### [WHAT IS EXPECTED]
Every picture stays out; everything else in the listing below is to be returned exactly.

### [EXTRACTED RECORDS]
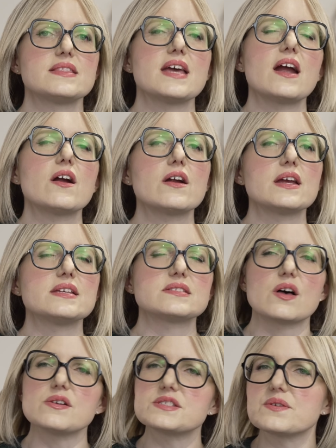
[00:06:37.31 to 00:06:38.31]
there is
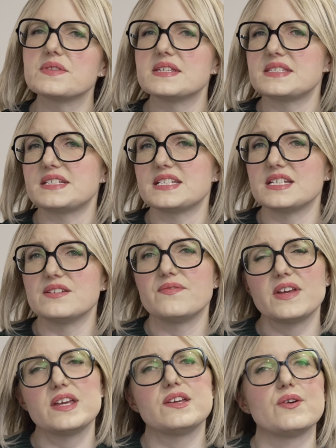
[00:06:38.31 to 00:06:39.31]
also this
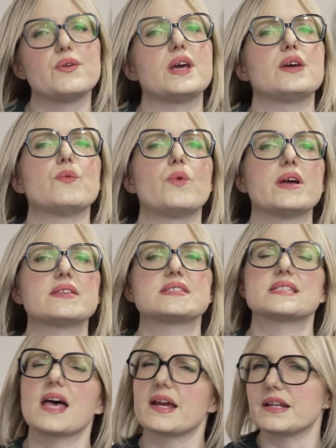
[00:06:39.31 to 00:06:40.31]
TV unit with
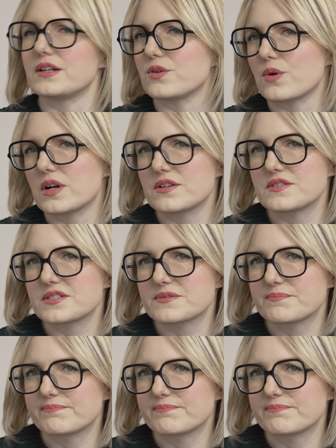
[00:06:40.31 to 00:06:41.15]
sliding doors.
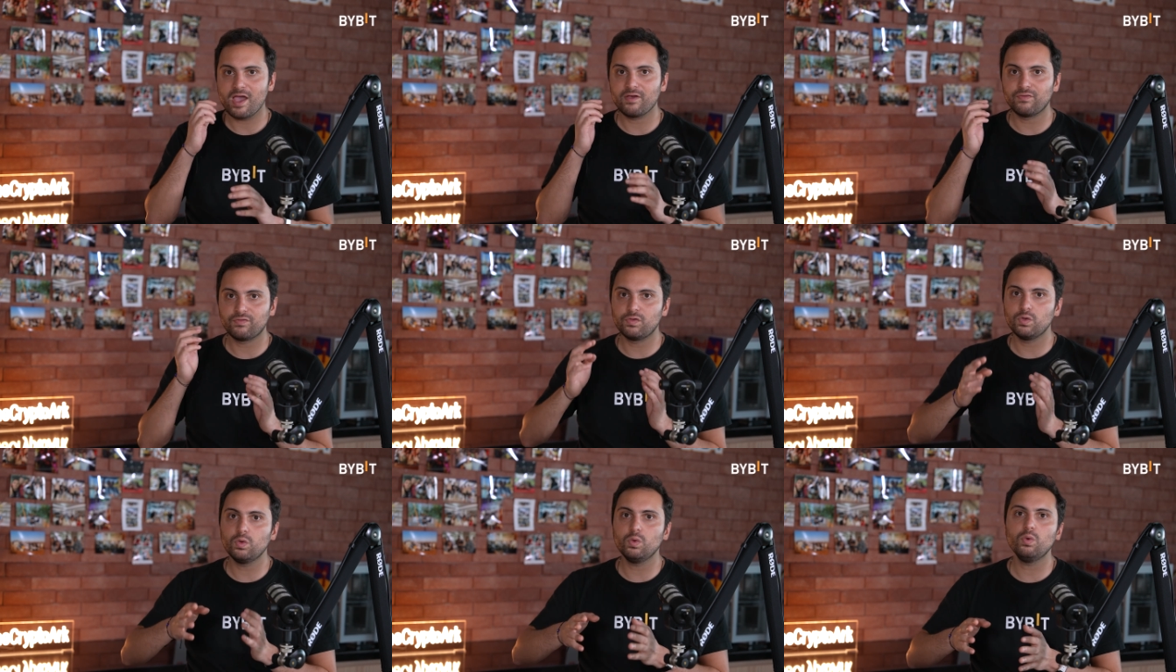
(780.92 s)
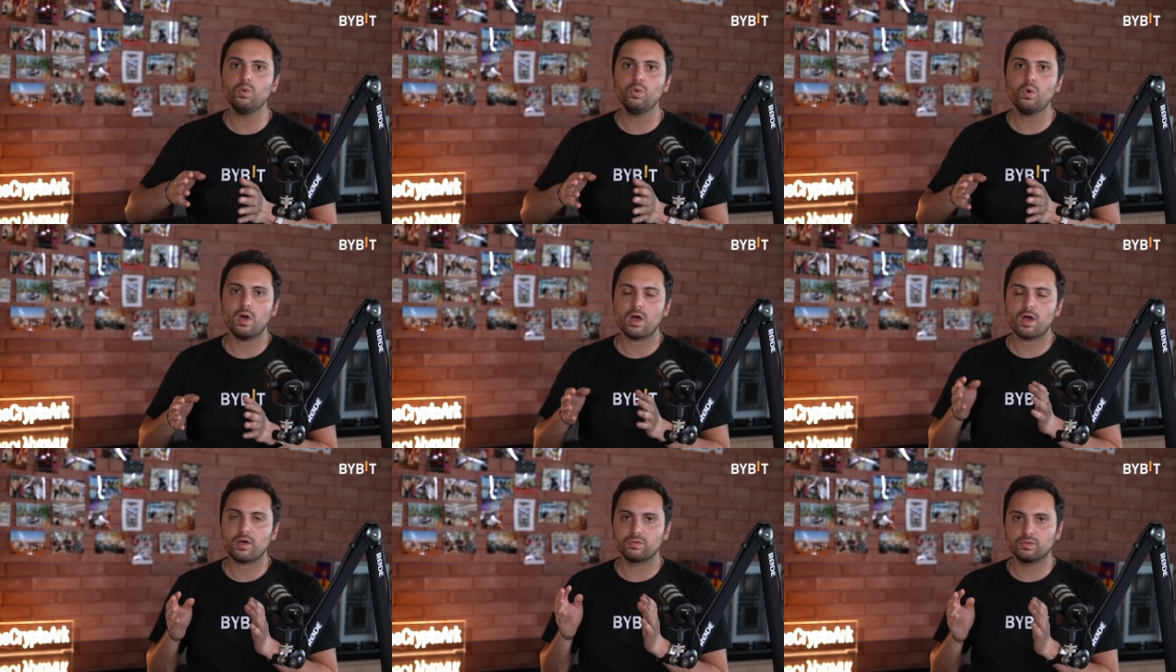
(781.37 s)
If
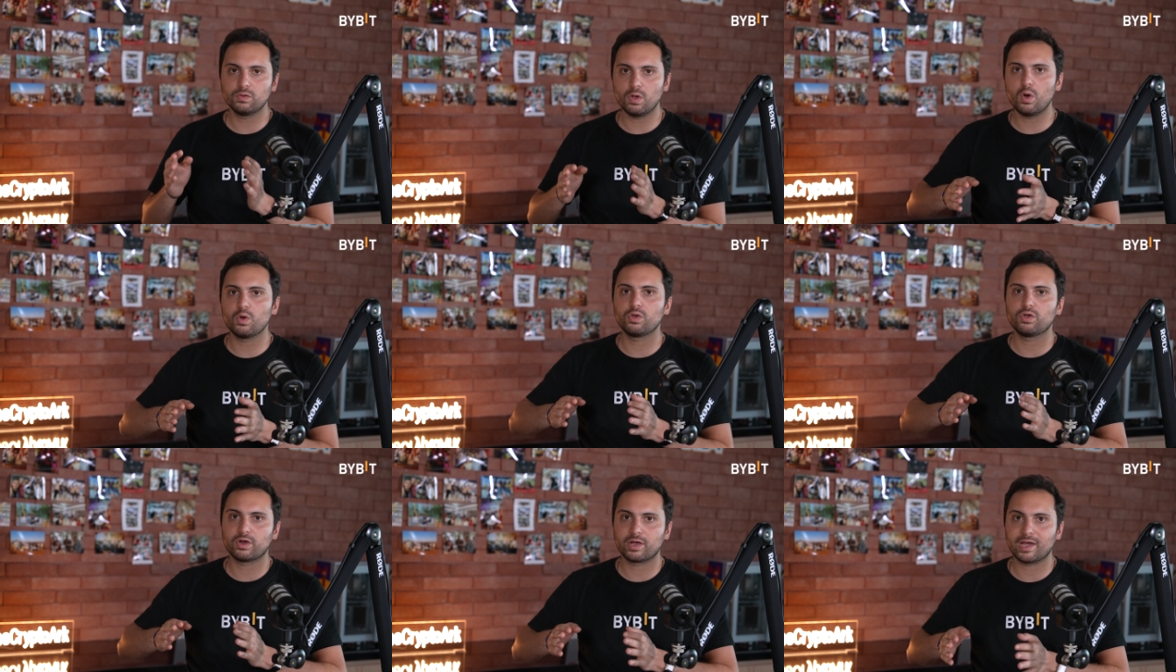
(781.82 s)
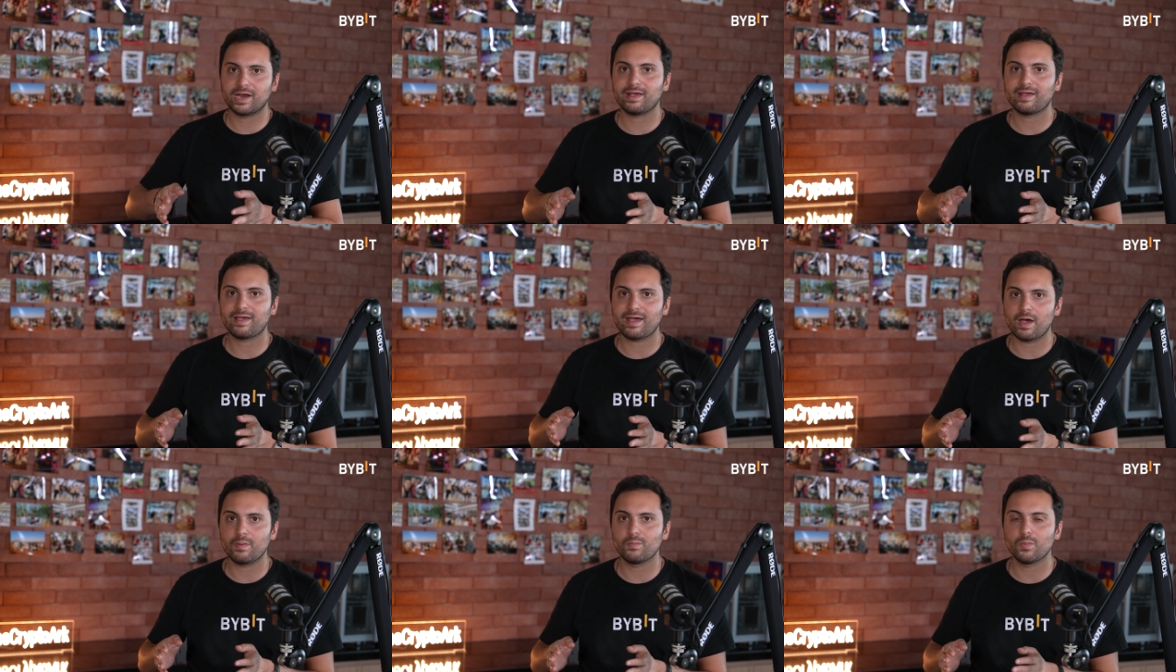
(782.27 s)
you know you're going to
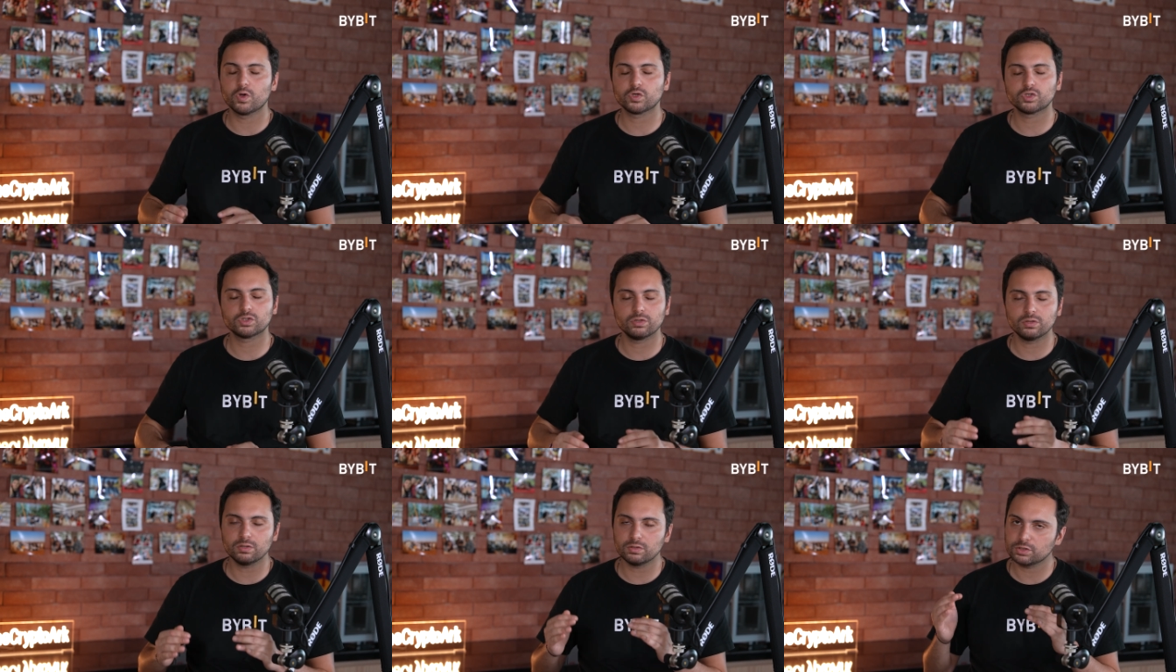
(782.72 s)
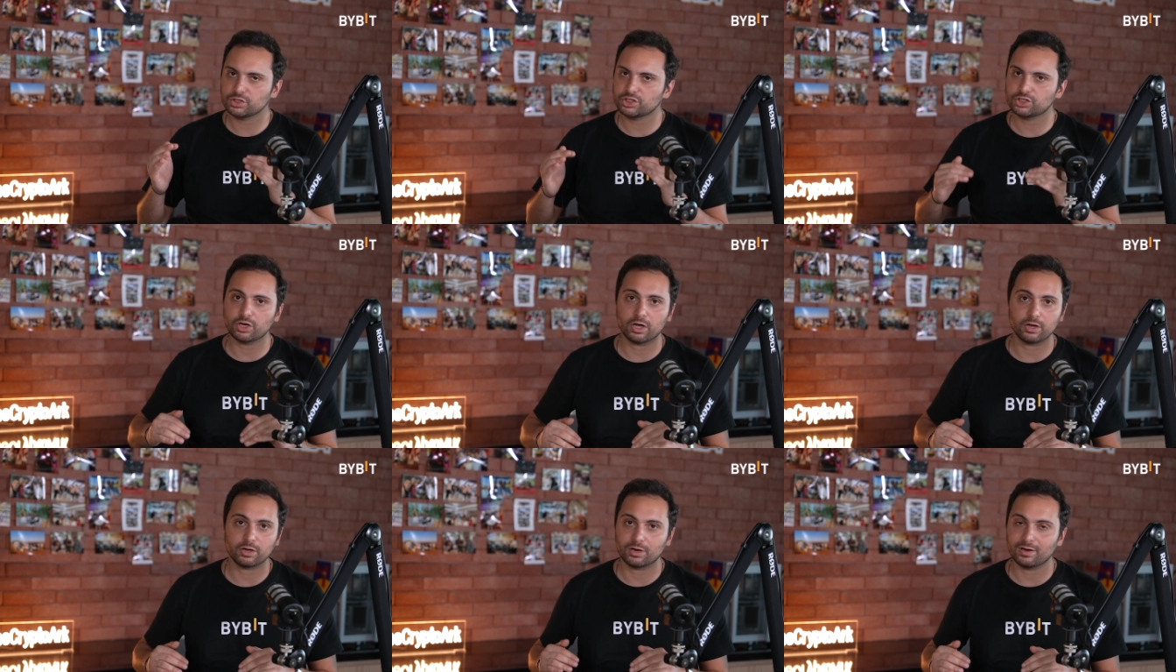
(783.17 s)
get emotional,
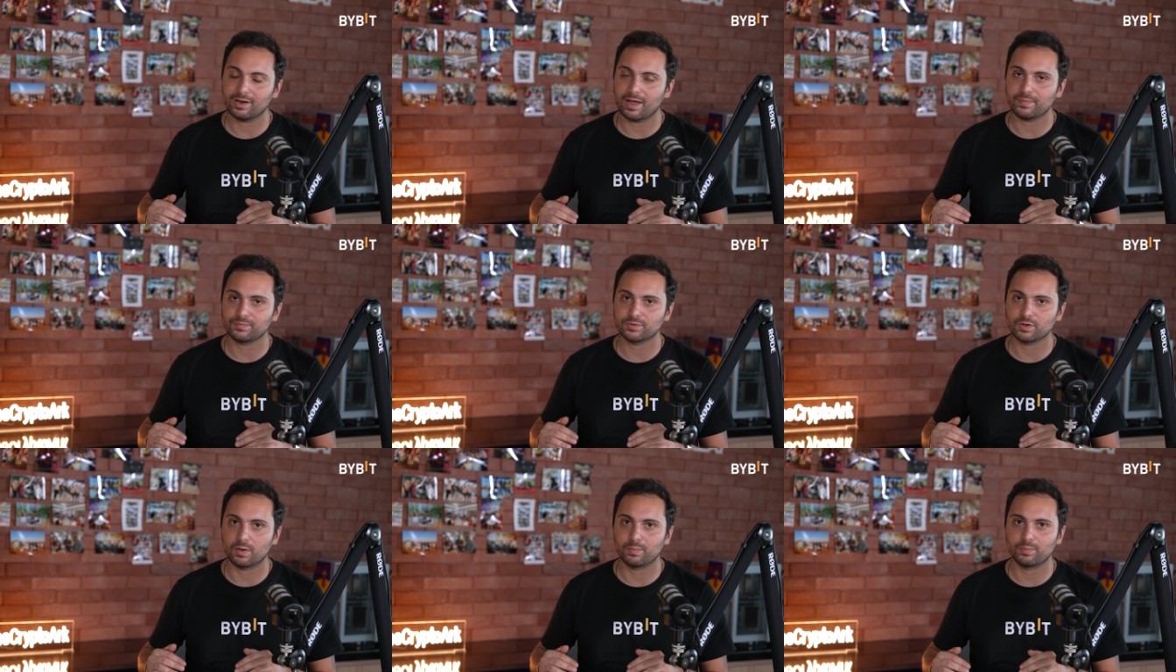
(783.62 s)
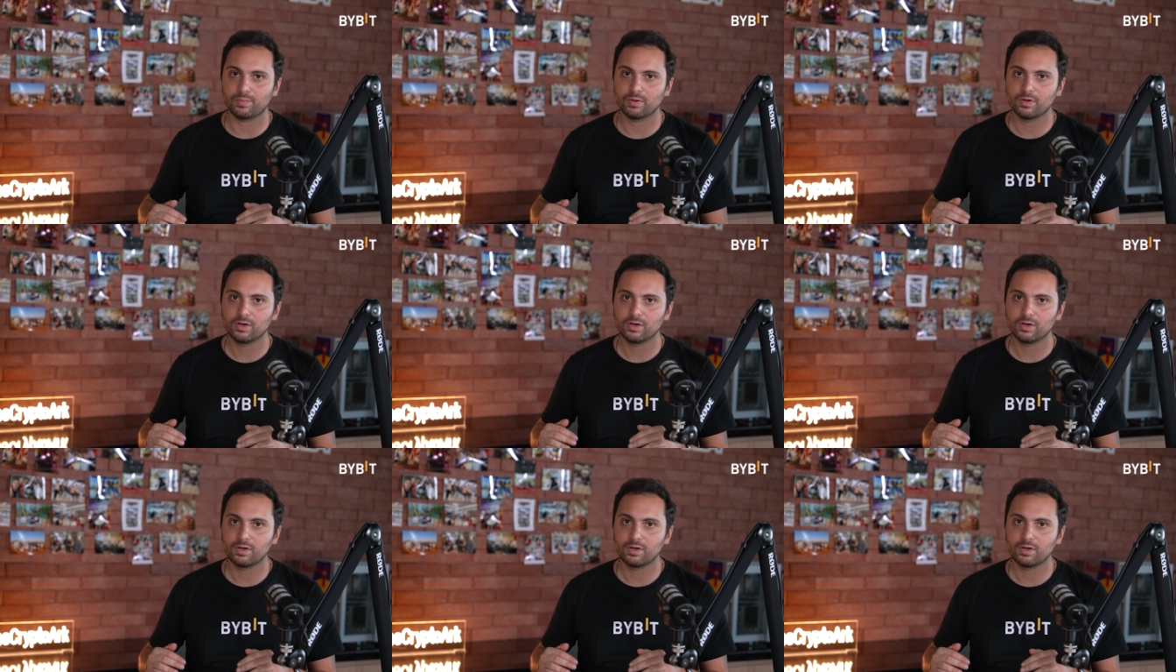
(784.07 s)
shut your laptop,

### [RESPONSE BELOW]
[00:06:37.31 to 00:06:38.31]
there is
[00:06:38.31 to 00:06:39.31]
also this
[00:06:39.31 to 00:06:40.31]
TV unit with
[00:06:40.31 to 00:06:41.15]
sliding doors.
(780.92 s)
(781.37 s)
If
(781.82 s)
(782.27 s)
you know you're going to
(782.72 s)
(783.17 s)
get emotional,
(783.62 s)
(784.07 s)
shut your laptop,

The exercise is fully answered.